Submit to E-GEO

Submissions are accepted via pull request on the public GitHub repository — there is no web upload form. You run a single script (src/submission.py) that scores your rewriter against the five judges and writes the files you submit. The PR is the submission; once it is merged, your results show up on the leaderboard.

Two scoring rules

  1. Query-blind. Your rewriter may see only the original product description — never the search query. (A deployed seller doesn't know what the shopper will type.)
  2. One rewrite per test query. Each test query names a single target product — the one at rand_idx in data/test_selected_products.json. Rewrite that product only, and include every test query exactly once.

How to submit

  1. Fork psbagga17/E-GEO and read submission.md. Then uv sync and set OPENROUTER_API_KEY (fetch the dataset per the repo README).
  2. Run src/submission.py in one of three modes:
    • A — score: --mode score --rewrites rewrites.json — score rewrites you already produced.
    • B — rewrite: --mode rewrite --prompt final.txt — we rewrite the test products with your prompt, then score.
    • C — optimize: --mode optimize --prompt <style> — we prompt-optimize your starting prompt (selecting on validation, never on test), then rewrite and score.
  3. The script writes submissions/<team>_<timestamp>/ containing metadata.json, results.json, and rewrites.jsonl — these three files are your submission.
  4. Open a pull request adding submissions/<your-rewriter-name>/. Once your PR is merged, your results show up on the leaderboard.

metadata.json

Describes your submission — no scores.
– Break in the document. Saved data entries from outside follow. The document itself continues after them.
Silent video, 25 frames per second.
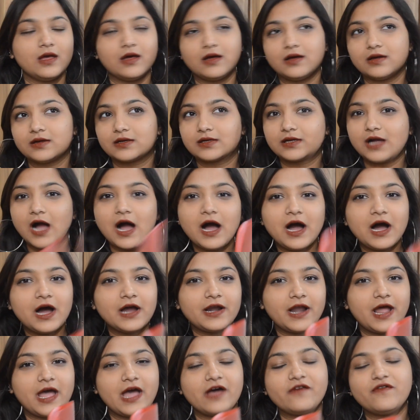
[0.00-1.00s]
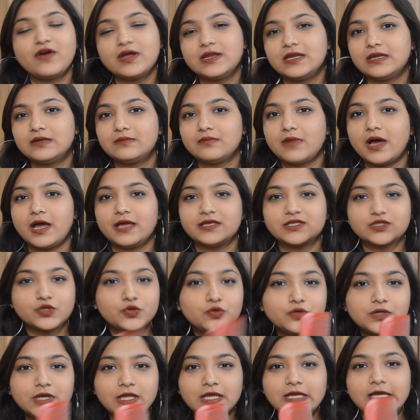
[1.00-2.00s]
car, I have one in my
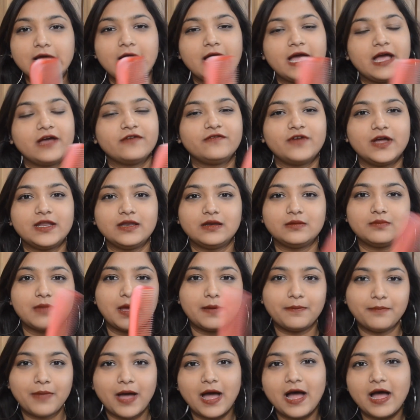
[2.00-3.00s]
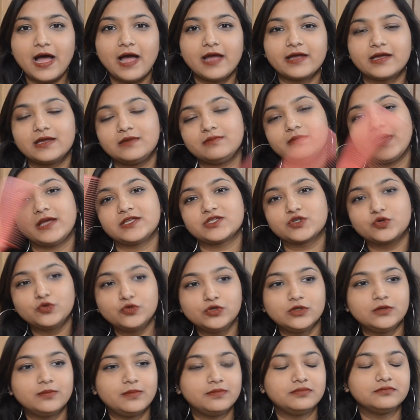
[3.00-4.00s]
scooty, I have one in my bag, in my
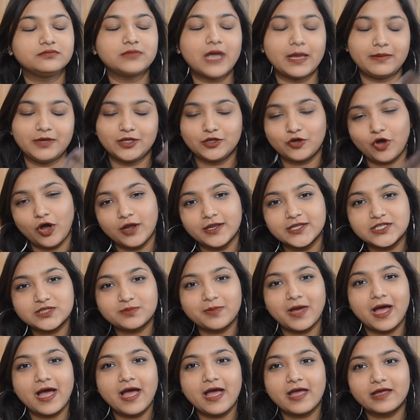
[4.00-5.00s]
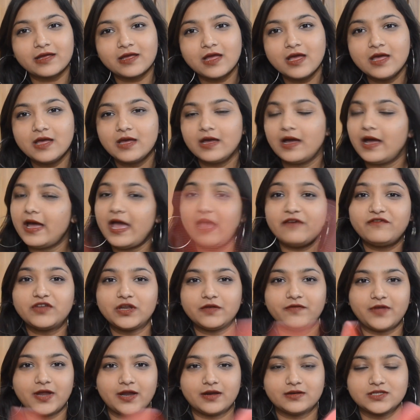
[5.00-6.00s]
school, I mean college bag,
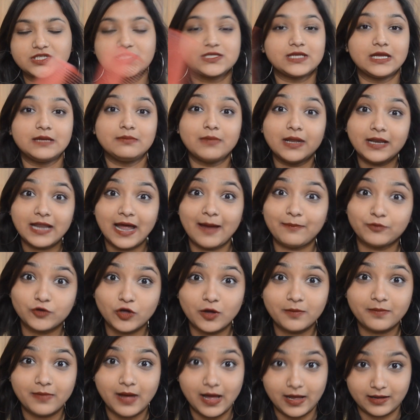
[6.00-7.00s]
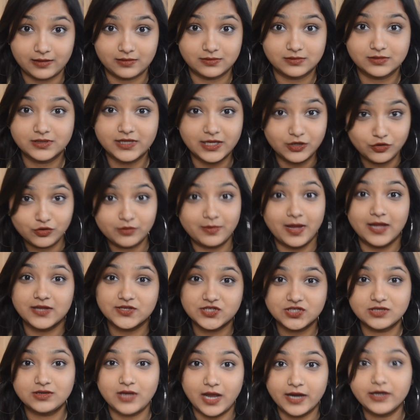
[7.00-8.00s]
everywhere, just in my laptop bag. Can you
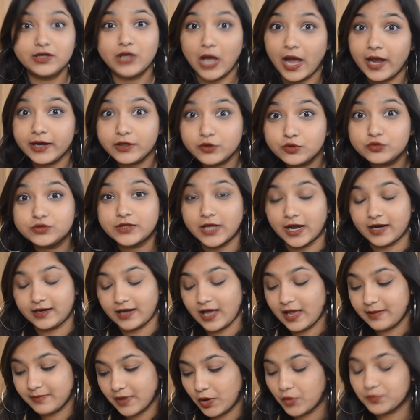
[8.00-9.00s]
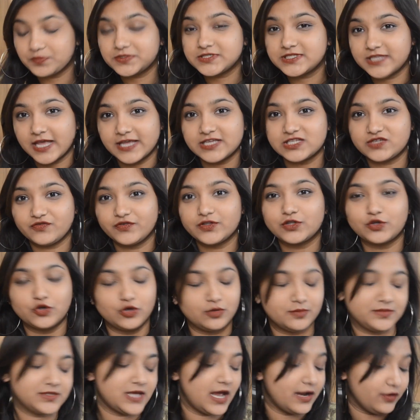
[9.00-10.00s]
imagine? I do that. I'm obsessed with
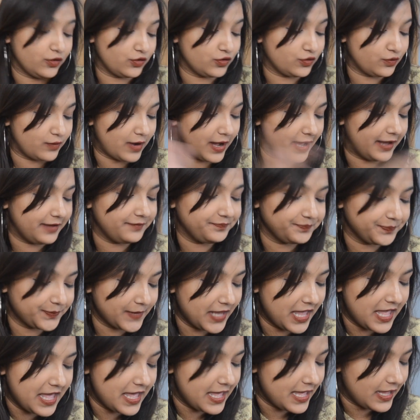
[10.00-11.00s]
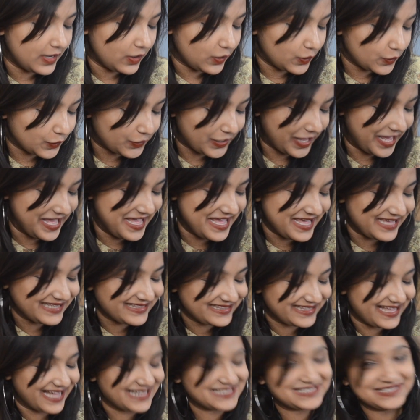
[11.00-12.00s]
combs. I don't know why.
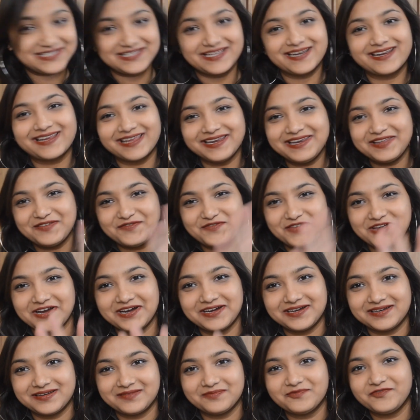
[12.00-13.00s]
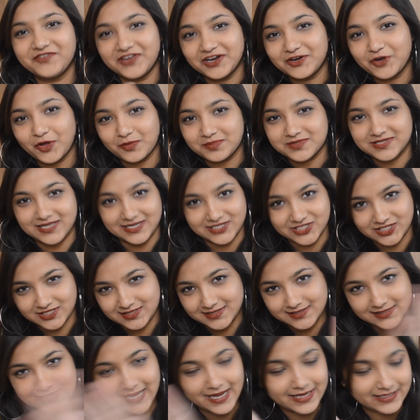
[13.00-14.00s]
Okay, that's really weird
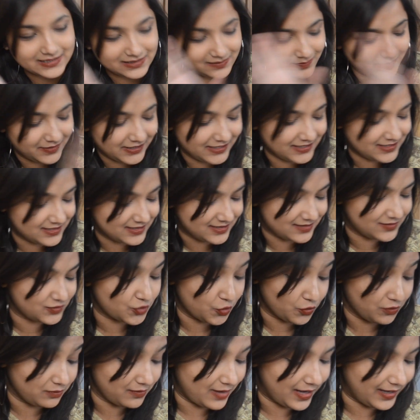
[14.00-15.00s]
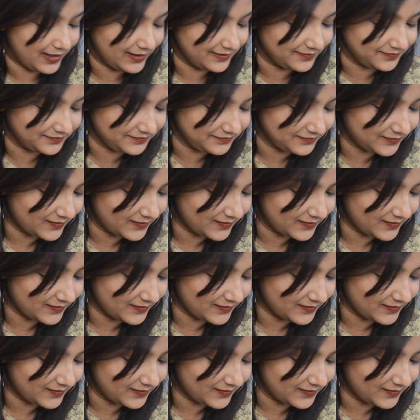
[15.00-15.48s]
obsessions, guys. Please don't mind.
The example below shows a Mode C run; cost_per_rewrite_usd and run_config are null in Mode A.

{
  "name":                 "My Team",
  "type":                 "model+prompt",
  "mode":                 "C: optimize then score",
  "judges": [
    "openai/gpt-5", "anthropic/claude-sonnet-4.5",
    "google/gemini-3-flash-preview", "deepseek/deepseek-v3.2",
    "meta-llama/llama-4-maverick"
  ],
  "description":          "One-line description of your approach.",
  "cost_per_rewrite_usd": 0.0042,
  "query_blind":          true,
  "contact":              "you@example.com",
  "code_url":             null,
  "paper_url":            null,
  "run_config":          {"rewriter_model": "openai/gpt-4.1", "optimized": true},
  "is_paper_baseline":    false
}

results.json

The scores the leaderboard reads — mean and standard error per judge.

{
  "per_ranker": {
    "gpt_5":                  {"mean": 0.17, "se": 0.02},
    "claude_sonnet_4_5":      {"mean": 0.16, "se": 0.02},
    "gemini_3_flash_preview": {"mean": 0.16, "se": 0.02},
    "deepseek_v3_2":          {"mean": 0.17, "se": 0.02},
    "llama_4_maverick":       {"mean": 0.15, "se": 0.02}
  },
  "total_queries_scored": 2000,
  "total_input_tokens":   12345,
  "total_output_tokens":  12345,
  "estimated_usd_cost":   228.5
}
  • type must be one of model+prompt, fine-tuned, agent, or other. The five leaderboard judges are always required.
  • cost_per_rewrite_usd is the average cost per rewrite in USD — auto-estimated in Mode B and Mode C from token usage and provider pricing; null in Mode A.
  • See submission.md for the full specification and an example submission.